We present a simple yet efficient algorithm for phase-space integration at hadron colliders. Individual mappings consist of a single t-channel combined with any number of s-channel decays, and are constructed using diagrammatic information. The factorial growth in the number of channels is tamed by providing an option to limit the number of s-channel topologies. We provide a publicly available, parallelized code in C++ and test its performance in typical LHC scenarios.

Current status:
Has been resubmitted

Reports on this Submission

Report #3 by Anonymous (Referee 3) on 2023-5-8 (Invited Report)

  • Cite as: Anonymous, Report on arXiv:2302.10449v1, delivered 2023-05-08, doi: 10.21468/SciPost.Report.7163

Strengths

1 - the authors present a simplified phase space parameterization that is tailored to hadron collider physics.
2 - the authors present useful performance numbers for typical applications, including the moderate gains from adding machine learning algorithms.

Weaknesses

1 - when comparing to COMIX, the authors choose to use the same sample sizes and do not comment on the relative CPU time consumption. It would be interesting so see if the simplicity of their algorithm gives a substantial benefit.
2 - the authors glance over the significant deterioration of their algorithms performance for higher multiplicities that can be seen in tables I and II. It is not surprising that a simpler algorithm performs worse in more complicated situations. Nevertheless, this should be weighed against the performance benefits.

Report

I keep it short, because I missed the deadline: it is a useful paper and should be published after small corrections.

Requested changes

1 - In the mass shell delta function for particle n in equation (4), p_n should read p_n^2.

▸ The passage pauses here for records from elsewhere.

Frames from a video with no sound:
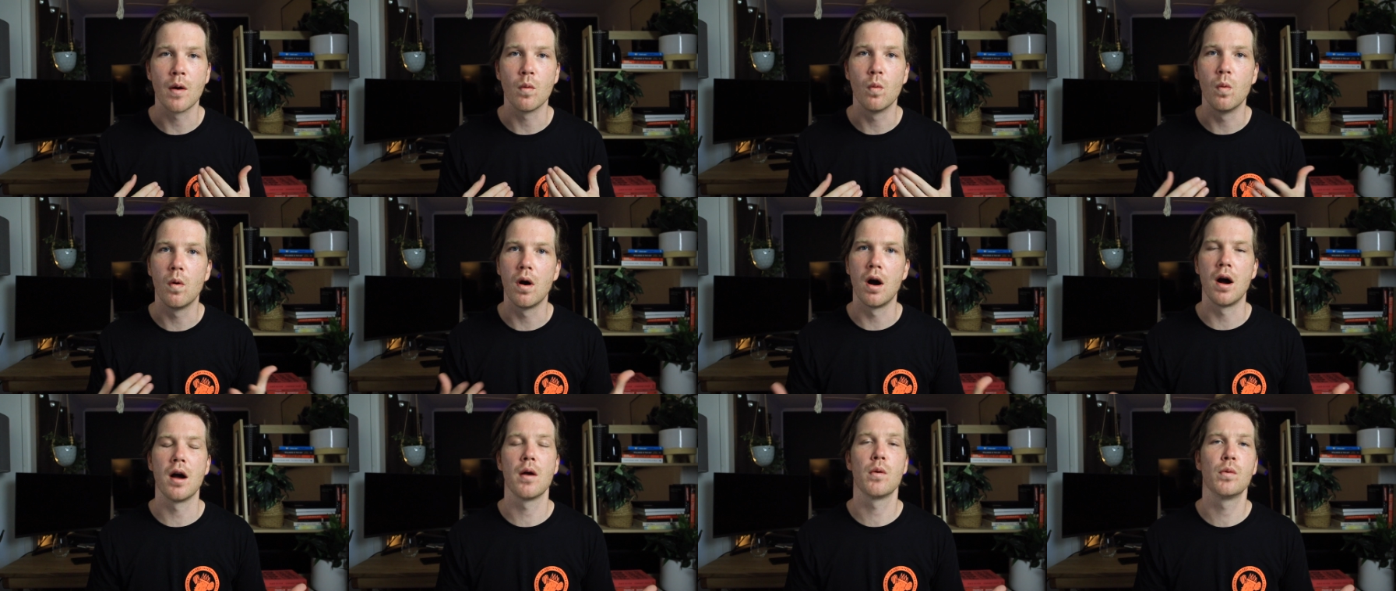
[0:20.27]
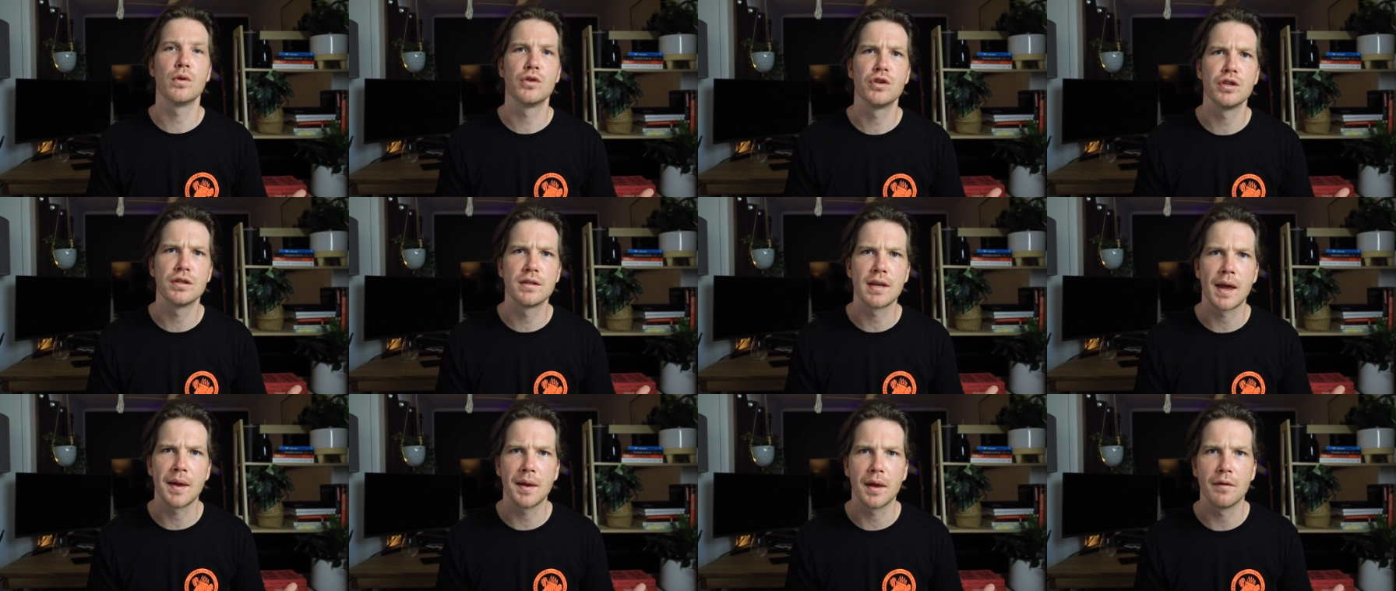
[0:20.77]
Why would you
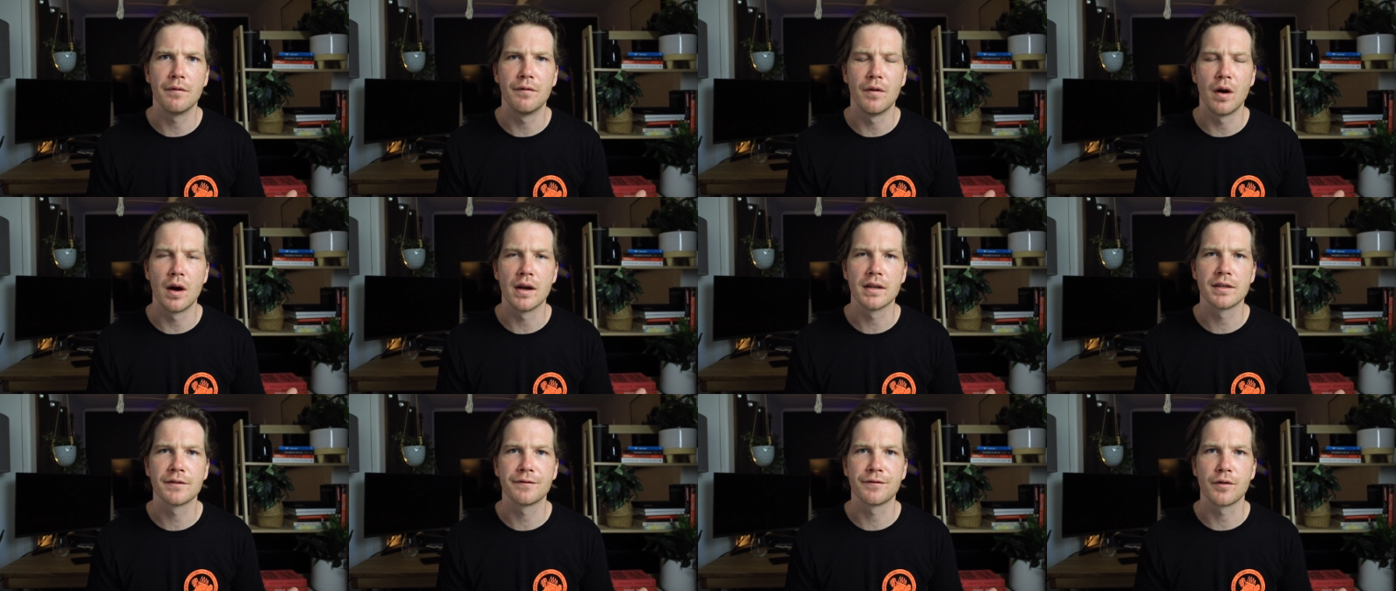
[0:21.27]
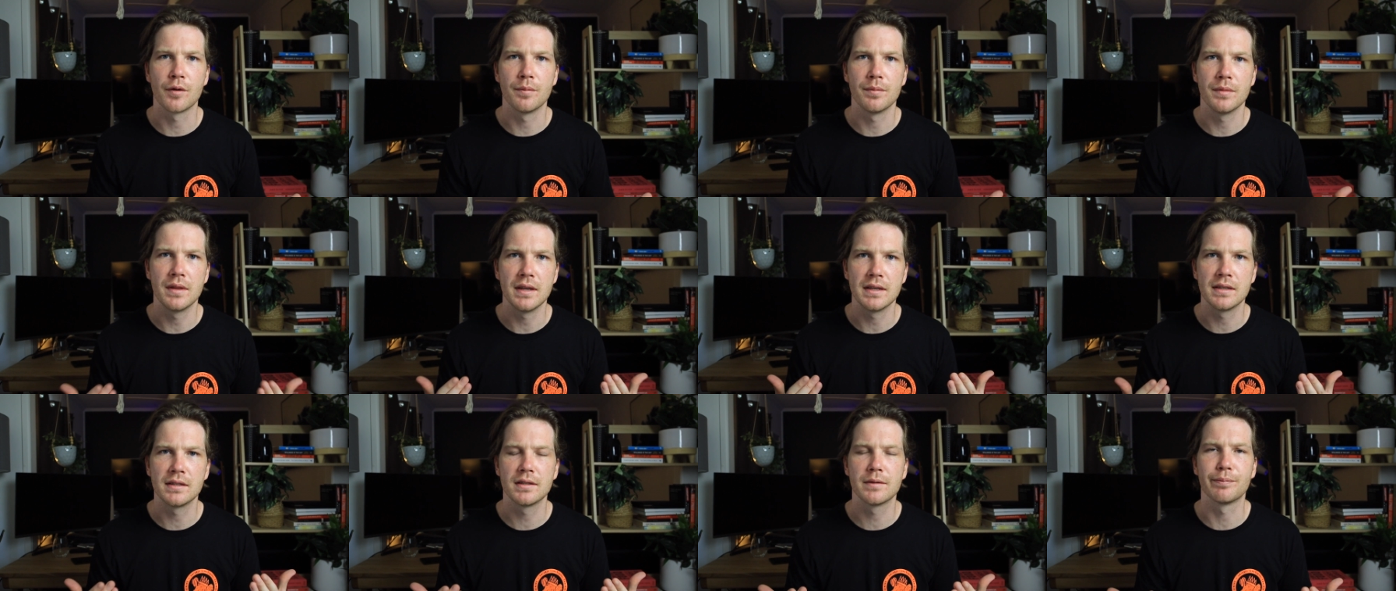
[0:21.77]
take advice from
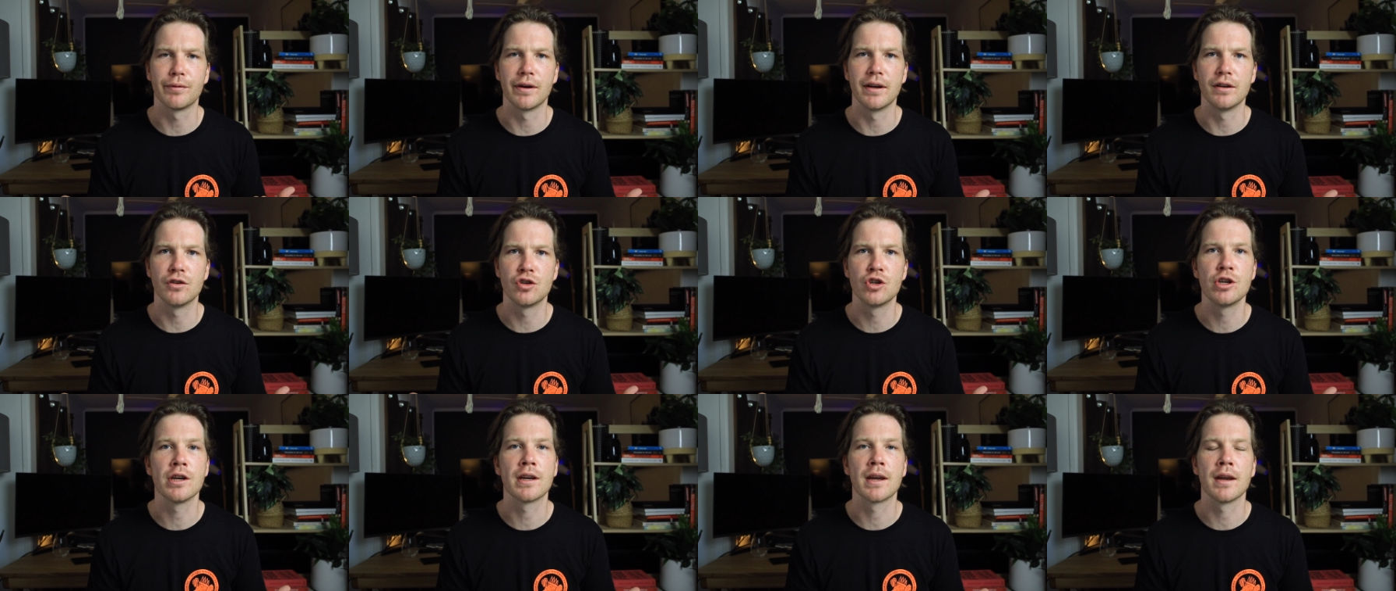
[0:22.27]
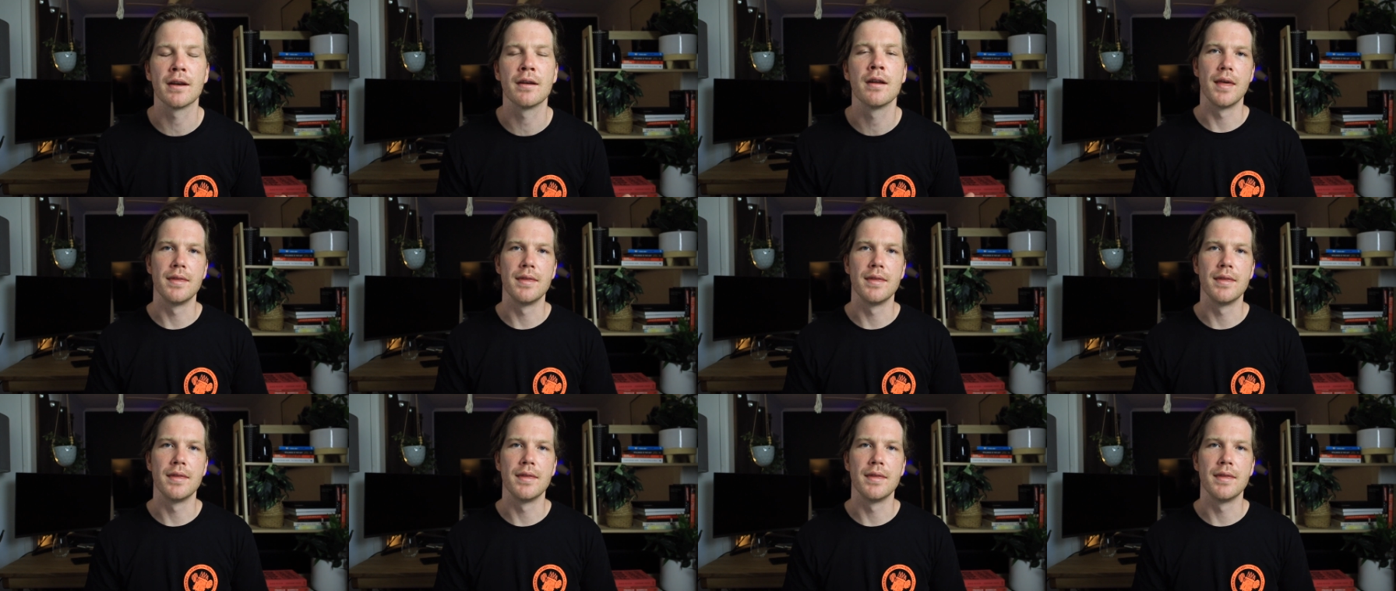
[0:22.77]
this spring chicken?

2 - in the 5th line of section D, the phrase "phase space mappings are indeed multi channels" is ungrammatical and should be rephrased along the lines "... use a multi channel phase space sampling ..."

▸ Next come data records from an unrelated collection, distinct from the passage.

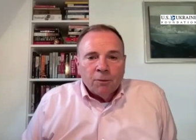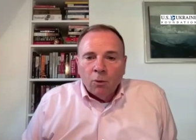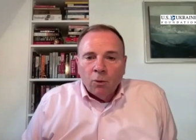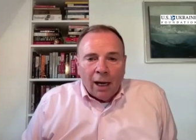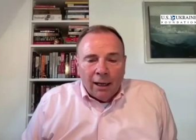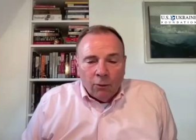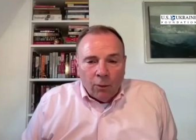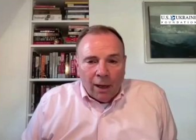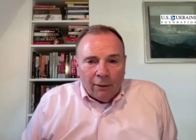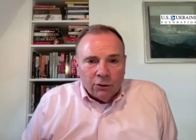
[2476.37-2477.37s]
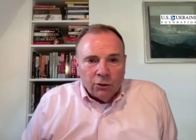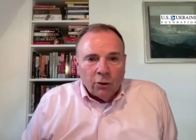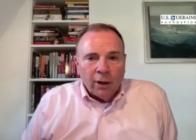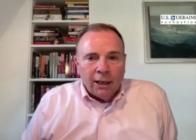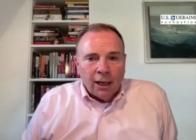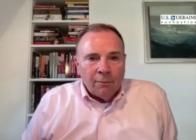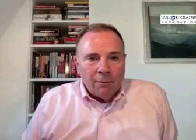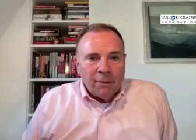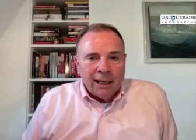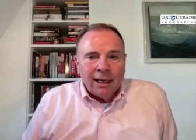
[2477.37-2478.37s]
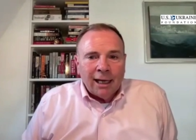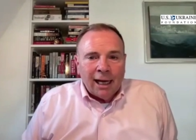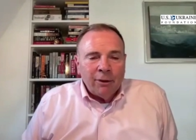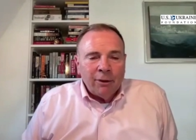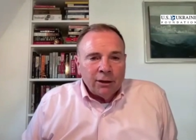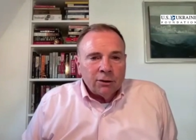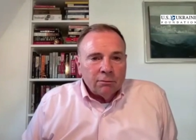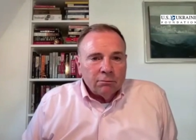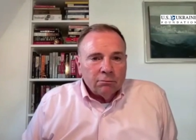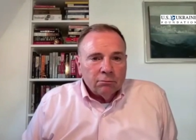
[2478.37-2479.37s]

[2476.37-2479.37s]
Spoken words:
But why was Ukraine not making ammunition?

3 - in the 8th to last line on page 7, the claim of "excellent unweighting efficiencies shown in table IV" can be misunderstood as to refering to the normalizing flow mentioned in the first half of the sentence. However, table IV shows that in most cases, the gains for \eta due to NF are moderate at best. The sentence should therefore be split in two to avoid that misunderstanding.

  • validity: high
  • significance: high
  • originality: good
  • clarity: high
  • formatting: perfect
  • grammar: excellent

Report #2 by Anonymous (Referee 2) on 2023-5-4 (Invited Report)

  • Cite as: Anonymous, Report on arXiv:2302.10449v1, delivered 2023-05-04, doi: 10.21468/SciPost.Report.7147

Report

In the first part, the paper describes a specific parameterization of phase space which applies to typical high-energy scattering processes at the LHC. The parameterization is combined with an integration algorithm which involves the well-known VEGAS integrator. The algorithm is implemented as library which works within the framework of the Monte-Carlo package Sherpa. The tables collect numerical results on the relative error and unweighting efficiency for several classes of LHC processes, thus comparing the new parameterization with the default Sherpa setup.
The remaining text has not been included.